YOUR TASK — Each entry below is to be written out exactly, and the pictures are to be left out.

BEGIN PROVIDED INFORMATION

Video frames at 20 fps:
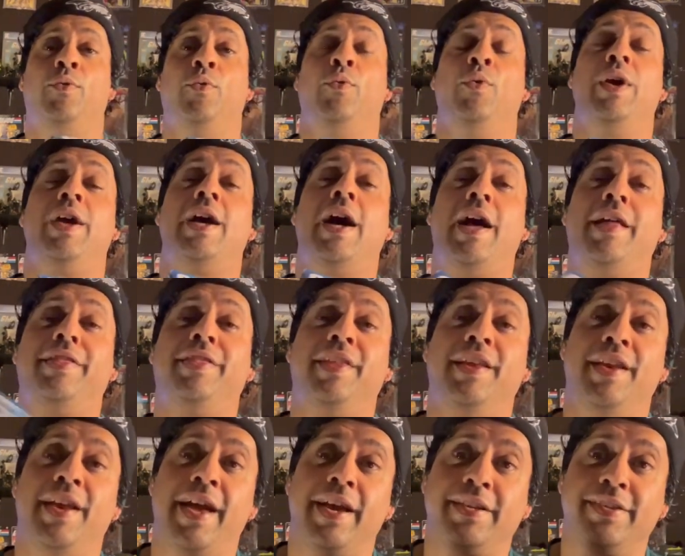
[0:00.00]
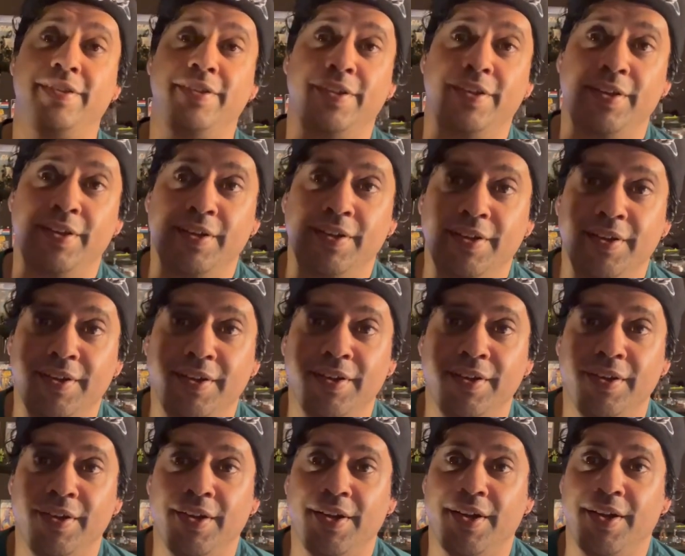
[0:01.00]
we got the next
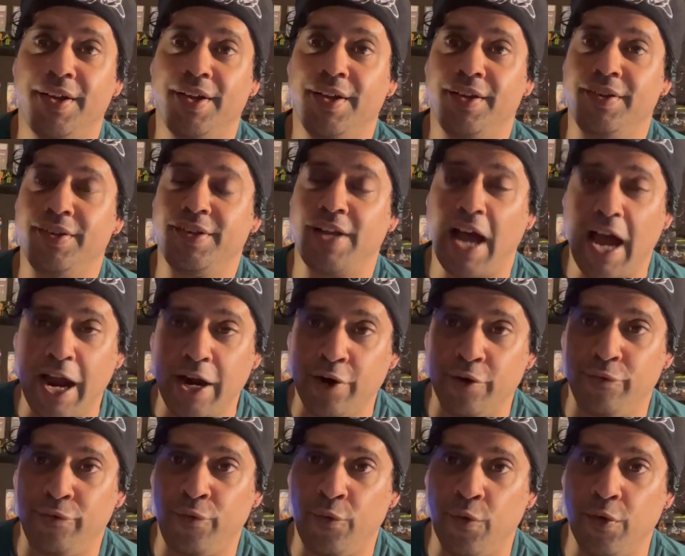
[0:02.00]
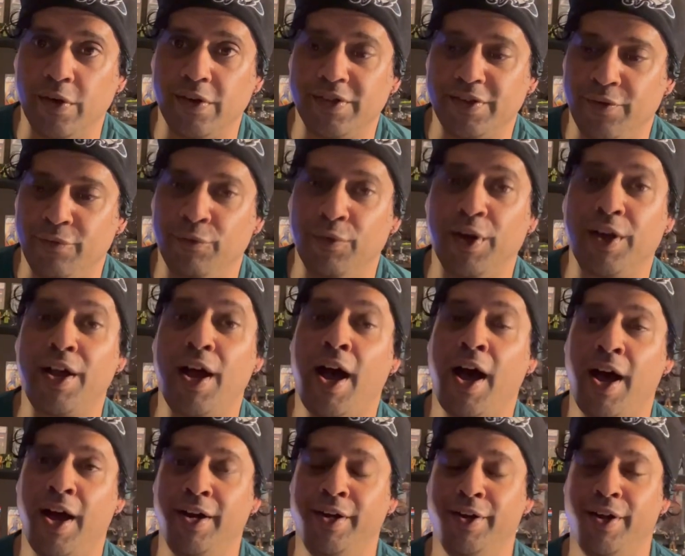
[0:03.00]
Tiger Force
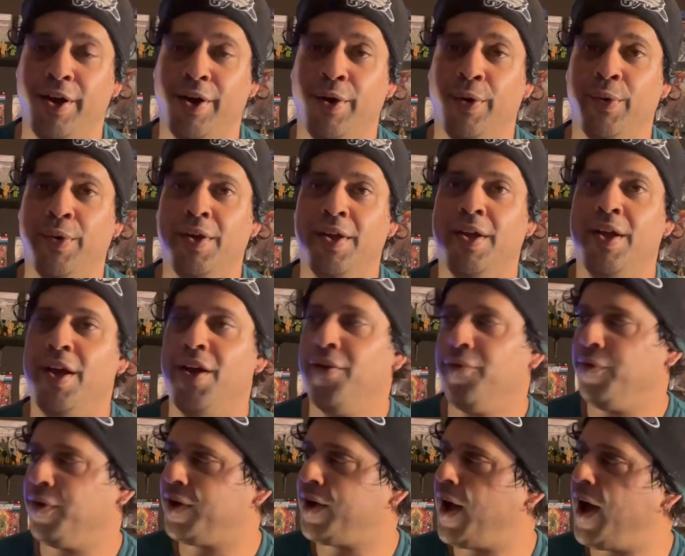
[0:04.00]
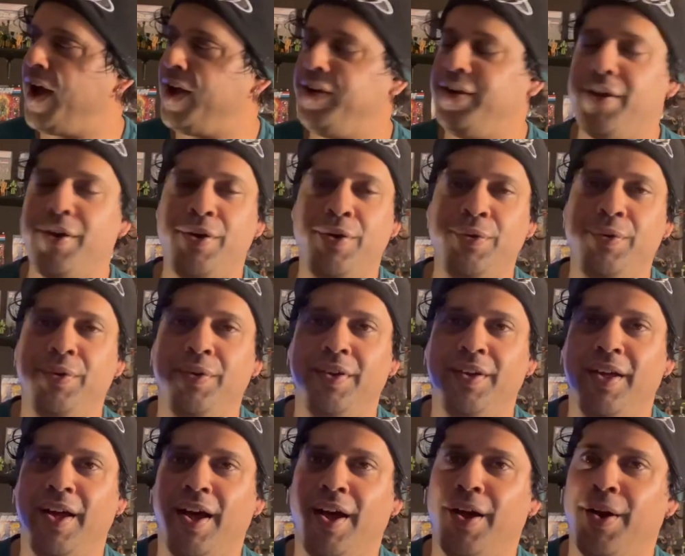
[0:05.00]
Recondo. Recondo,
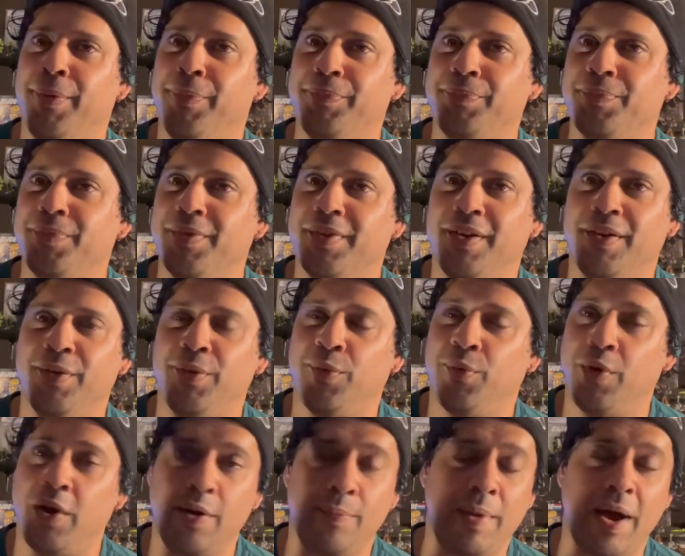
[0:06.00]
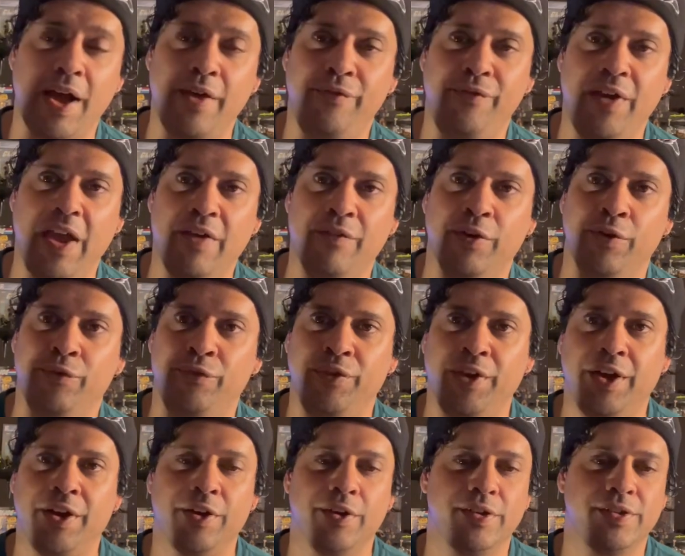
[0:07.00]
um, one of my favorite
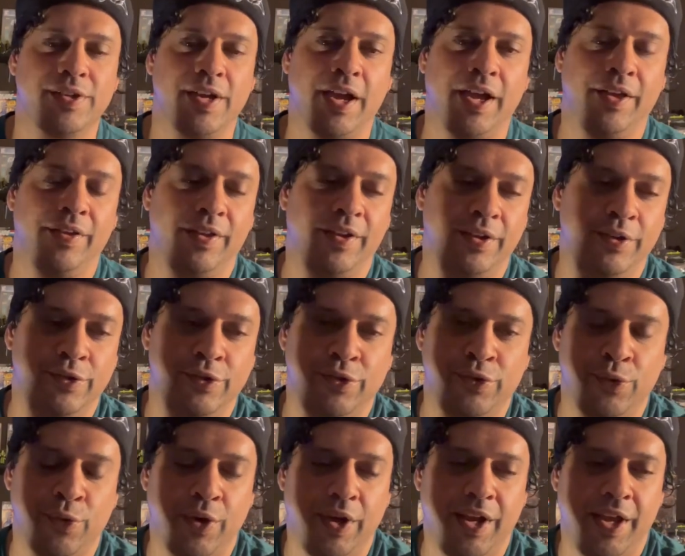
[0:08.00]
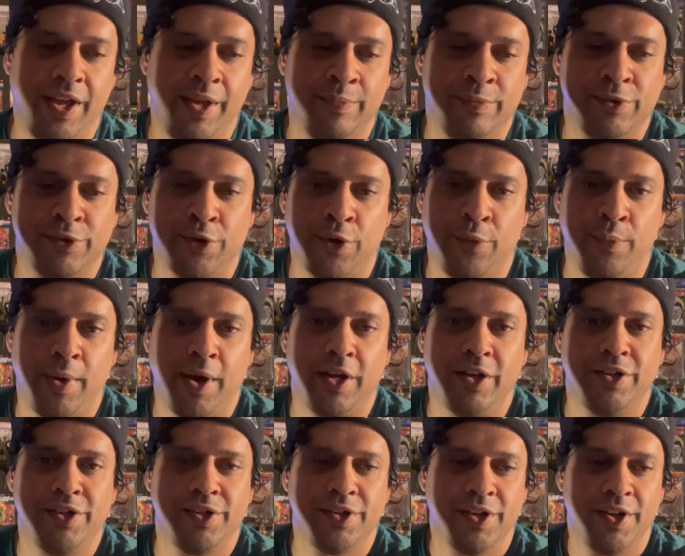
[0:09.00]
figures. I enjoy him so
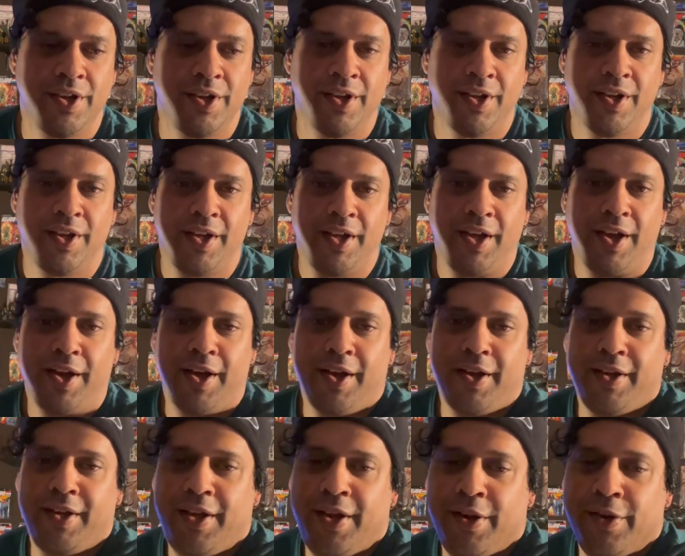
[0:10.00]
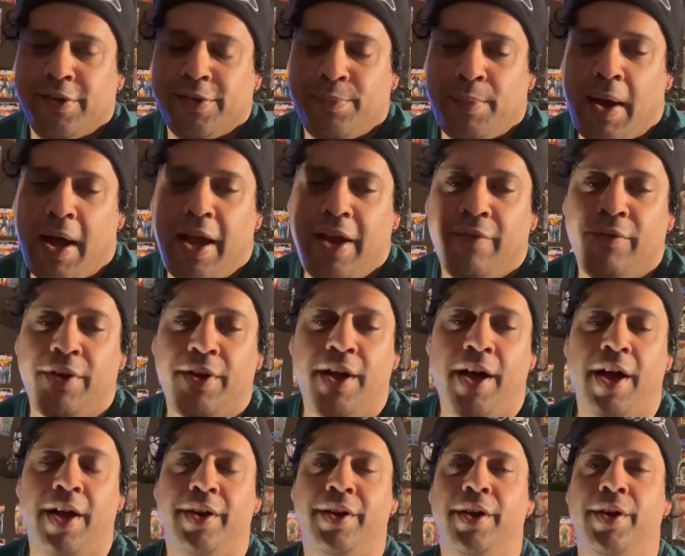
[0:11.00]
much. Uh, here's my
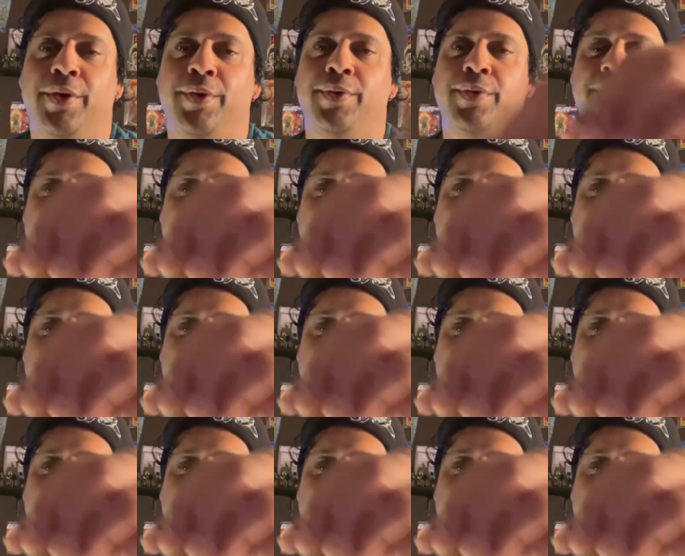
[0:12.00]
Recondo.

END PROVIDED INFORMATION

RESPONSE TO THIS TASK —
Video frames at 20 fps:
[0:00.00]
[0:01.00]
we got the next
[0:02.00]
[0:03.00]
Tiger Force
[0:04.00]
[0:05.00]
Recondo. Recondo,
[0:06.00]
[0:07.00]
um, one of my favorite
[0:08.00]
[0:09.00]
figures. I enjoy him so
[0:10.00]
[0:11.00]
much. Uh, here's my
[0:12.00]
Recondo.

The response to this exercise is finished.